Public Works Director cries foul over ticket

Steve Shaya

Steve Shaya

By Charles Sercombe

Hamtramck’s Director of Public Works says he was falsely accused of a hit-and-run accident in a lawsuit he filed against the city.

In his suit, filed in Wayne County Circuit Court, Steve Shaya says two Hamtramck police officers retaliated against him when he exposed one officer’s improper private deal with the city to provide tow truck service and also the fact that he worked at a local garage that had a contract with the city to provide repairs to police cars and install special lights.

When that arrangement came to light, the officer was told to end those jobs to be in compliance with the city’s ethics ordinance.

Shaya said that after he exposed the officer another officer ticketed him for an alleged hit-and-run incident involving a retired Detroit officer. The ticket was eventually dismissed in Hamtramck 31st District Court after it was revealed there was no evidence to back up the charge.

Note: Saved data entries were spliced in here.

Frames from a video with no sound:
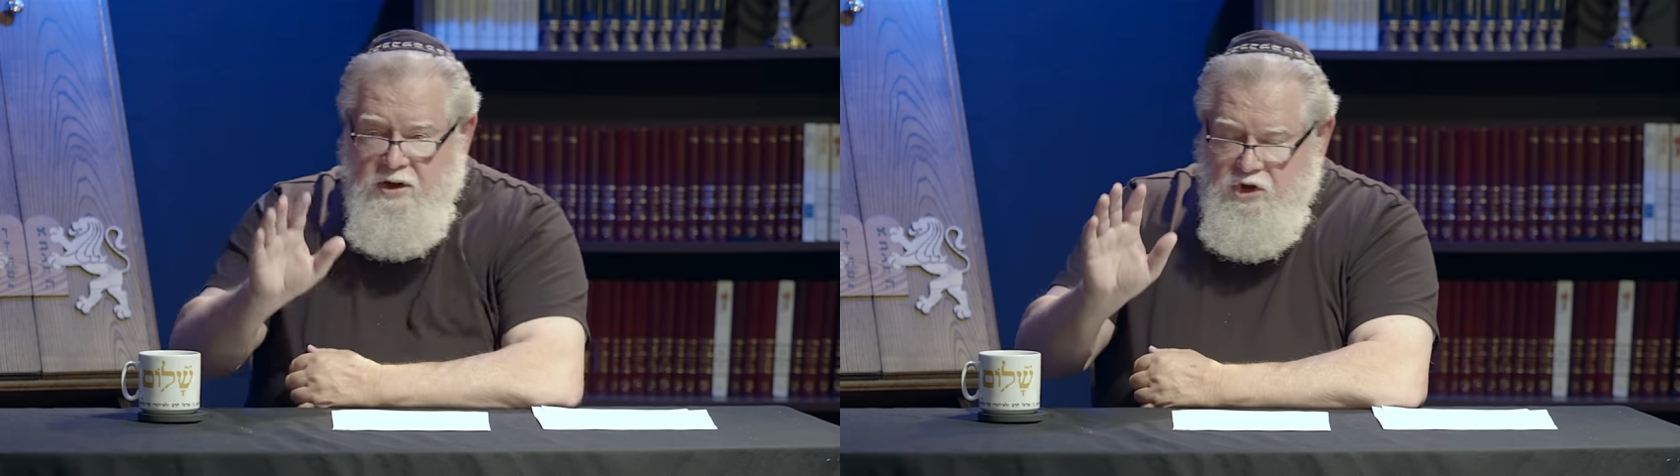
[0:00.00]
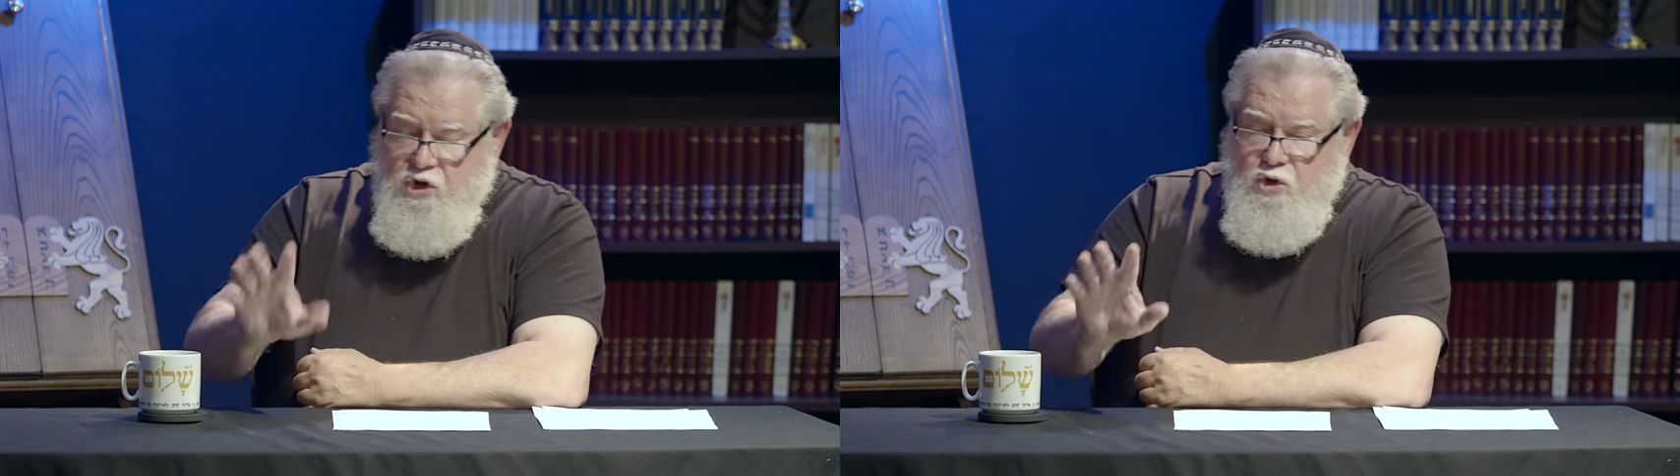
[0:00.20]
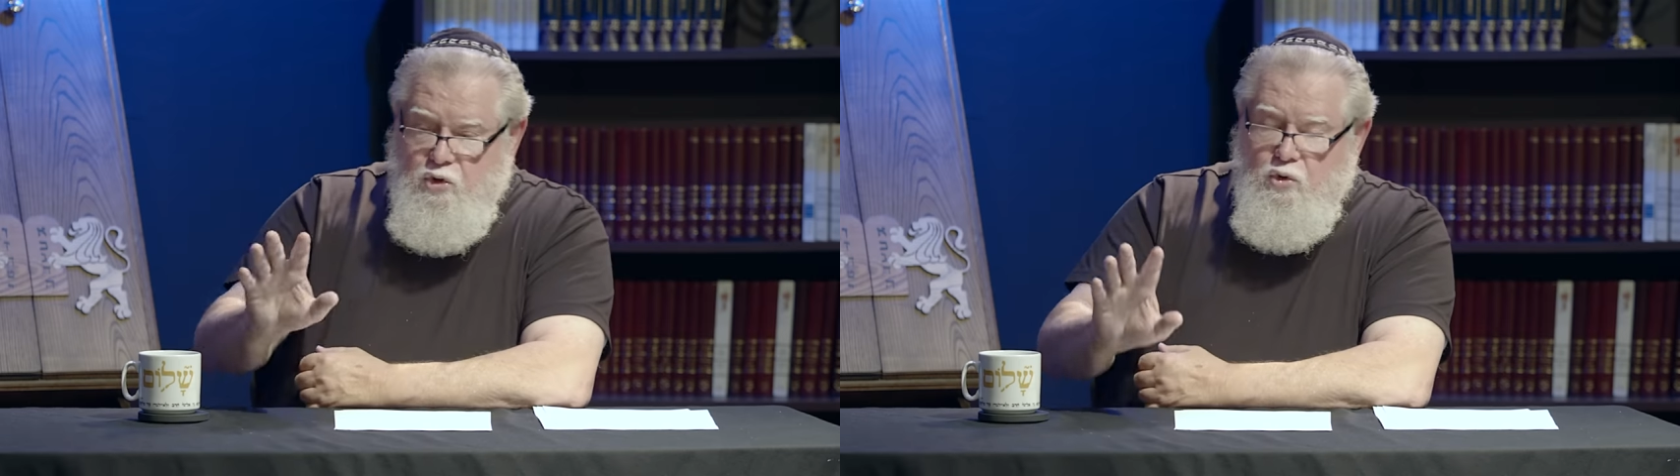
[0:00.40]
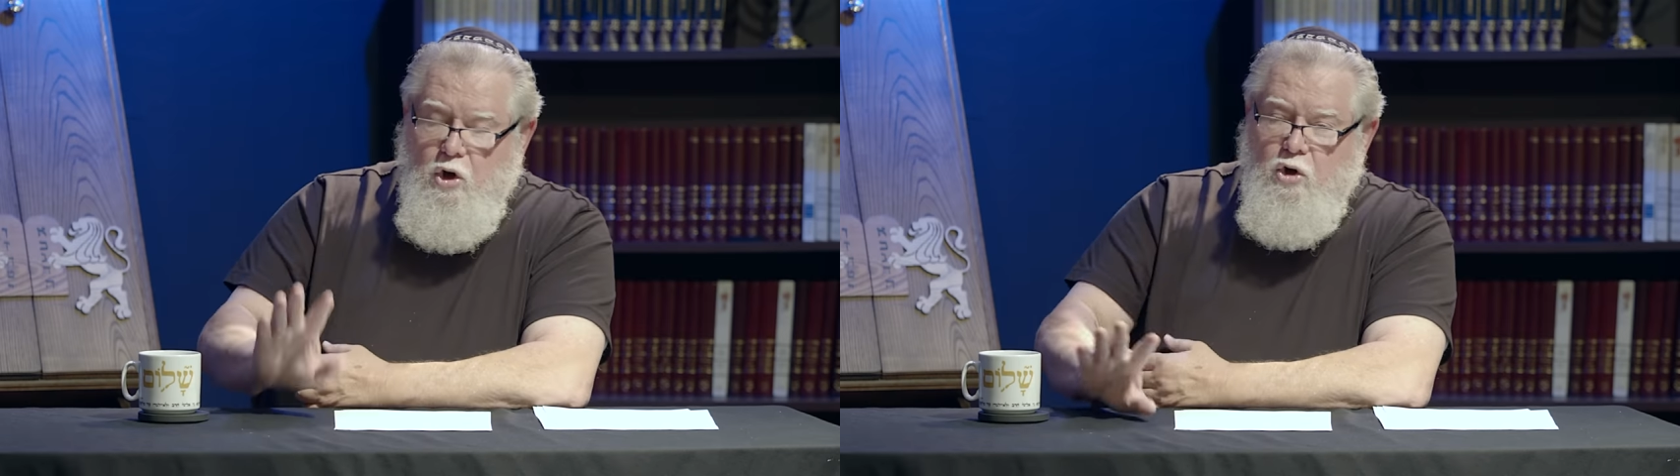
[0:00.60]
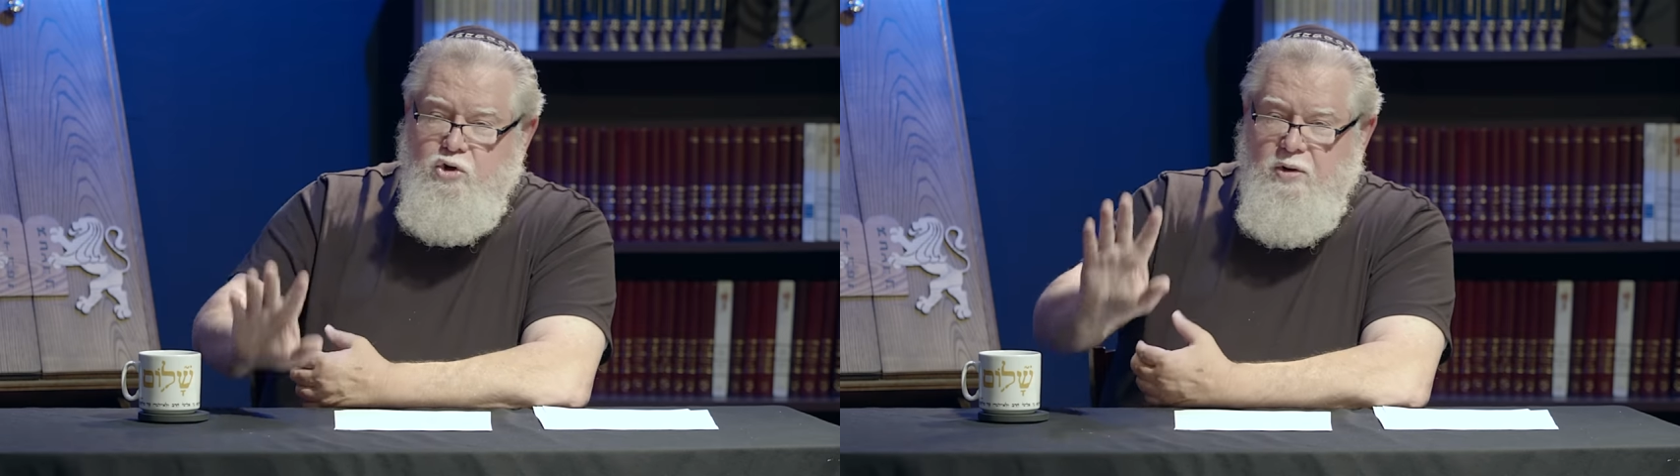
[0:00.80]
You,
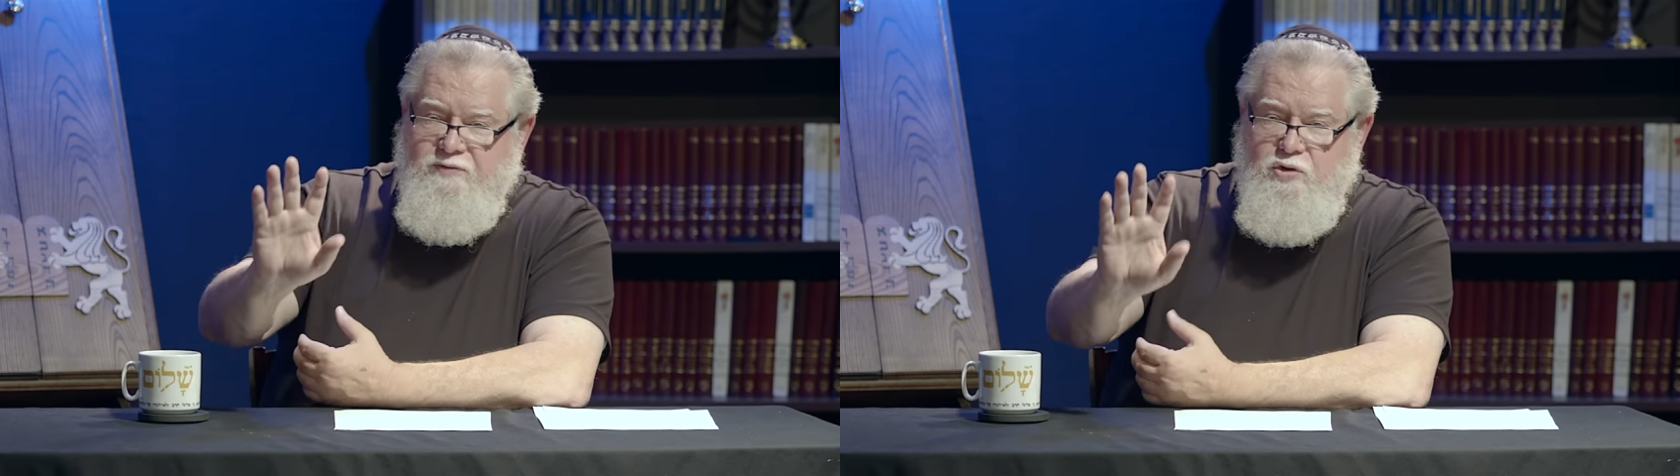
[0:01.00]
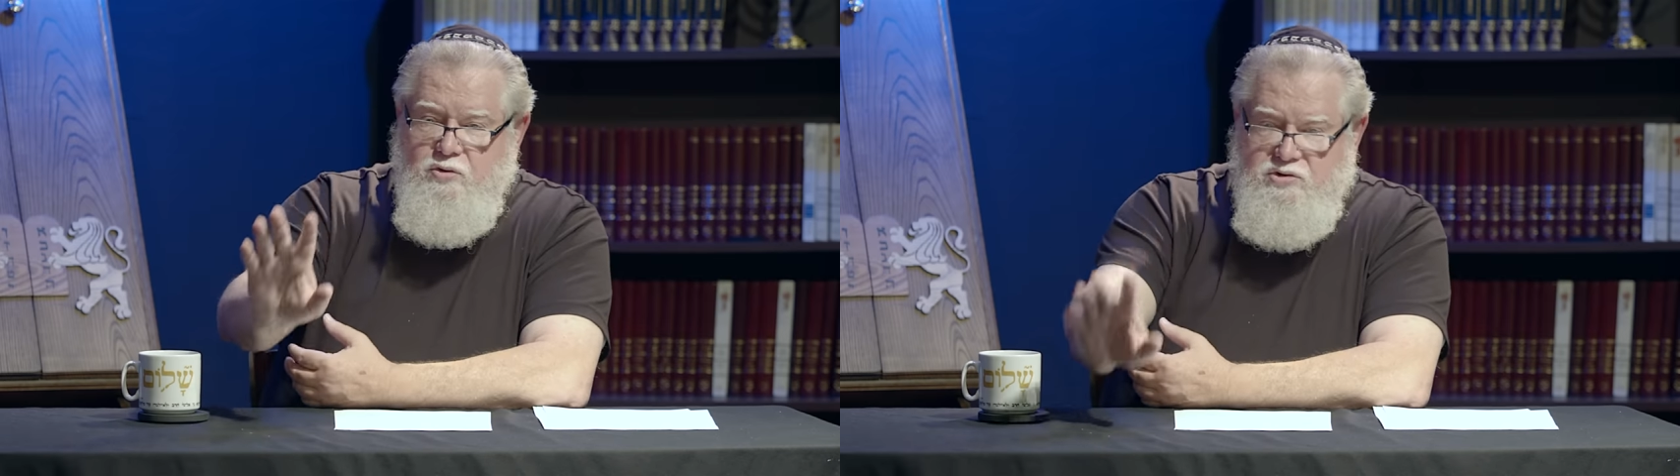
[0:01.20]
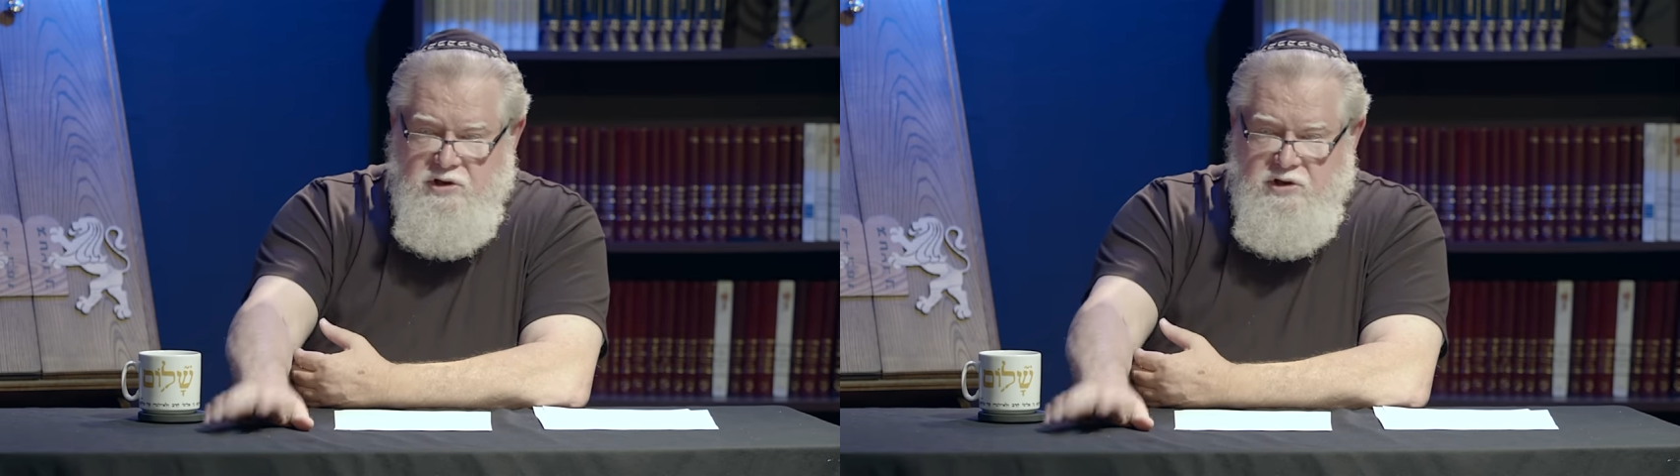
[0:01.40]
all you have to do is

The officer forced to end his second job also earlier accused Shaya of damaging city property in regards to a broken taillight on a city-owned vehicle issued to him. Shaya admitted he ran over a broken taillight while backing out of his driveway, and that Mayor Karen Majewski, who lives across the street, saw the incident and requested a police investigation.

Majewski said Shaya’s version of what happened is a “complete lie, a complete distortion.”

“He doesn’t even have a driveway,” she said.

Shaya said that he had immediately reported the incident to City Manager Cathy Square and paid $22 to replace the light.

However, the officer who had the tow truck service allegedly “barged” into Shaya’s office and “rudely and loudly accused him of damaging city property without reporting it …”

Shaya also alleges that past city managers and the police chief verbally abused him and used ethnic slurs against him. In his lawsuit, Shaya is described as an American citizen of “Iraqi national origin and an adherent of the Chaldean-rite (Iraqi Catholic) religion.”

Shaya said that one former city manager called him a ‘Chaldean Prince.”

Shaya is seeking an unspecified amount in damages.

City Manager Square said she could not comment on the lawsuit and had not yet reviewed it with the city attorney.

Police Chief Max Garbarino also declined to comment.

Square said Shaya is still employed by the city. However, Shaya’s job was posted a few weeks ago.

Square said that since Shaya has failed to obtain a state-mandated license to oversee the city’s Water Department and services, she had to hire a part-time supervisor who has that license.

She said she is seeking a director for Public Works who has the license. In the meantime, Shaya is overseeing the day-to-day operations of the Public Works Department.

Ideally, Square said, she would like to hire a city manager who has experience in public works and eliminate the need to hire a director for the department while keeping on the part-time employee with the water department license.

That way, she said, she can eliminate the cost of a director’s salary.

“We have too many $80,000, $90,000 directors’ positions,” Square said.

This isn’t the first time Shaya has tangled with a Hamtramck police officer. Shaya was fired as Superintendent of Public Works when Lou Schimmel was emergency financial manager for the city in 2002.

Police officer Dennis Whittie had learned that at the time Shaya applied for a job with the city he was facing a felony charge for fraud. In his application, Shaya did not reveal that he was facing the charge, nor did he inform the city when he was later convicted. Shaya has denied he was convicted of a felony.

Whittie also said that through a Freedom of Information Act request, Shaya failed to get needed permits to renovate a house he owned. Whittie was later fired for not going through the chain of command to report the matter, and also for publishing a reprimand he received on a blog he published called Insidehamtramck.com.

Whittie filed a “whistleblower” lawsuit against the city. The city eventually settled with Whittie. He later joined a downriver police department.

But that wasn’t the last the city saw of Shaya. He was hired in February 2012 as Director of Public Services despite objections by some that there was a conflict of interest in hiring Shaya.

At the time of Shaya’s hiring he was an employee of a contractor used by the city.

Shaya quit that job, but he continues to oversee the work performed by the contractor, Platinum Landscaping, which cleans lots, cuts down trees and provides snow clearing services on city streets.

From 2008 through 2012, Platinum earned $1.8 million from the city, according to billings The Review received through a Freedom of Information Act request.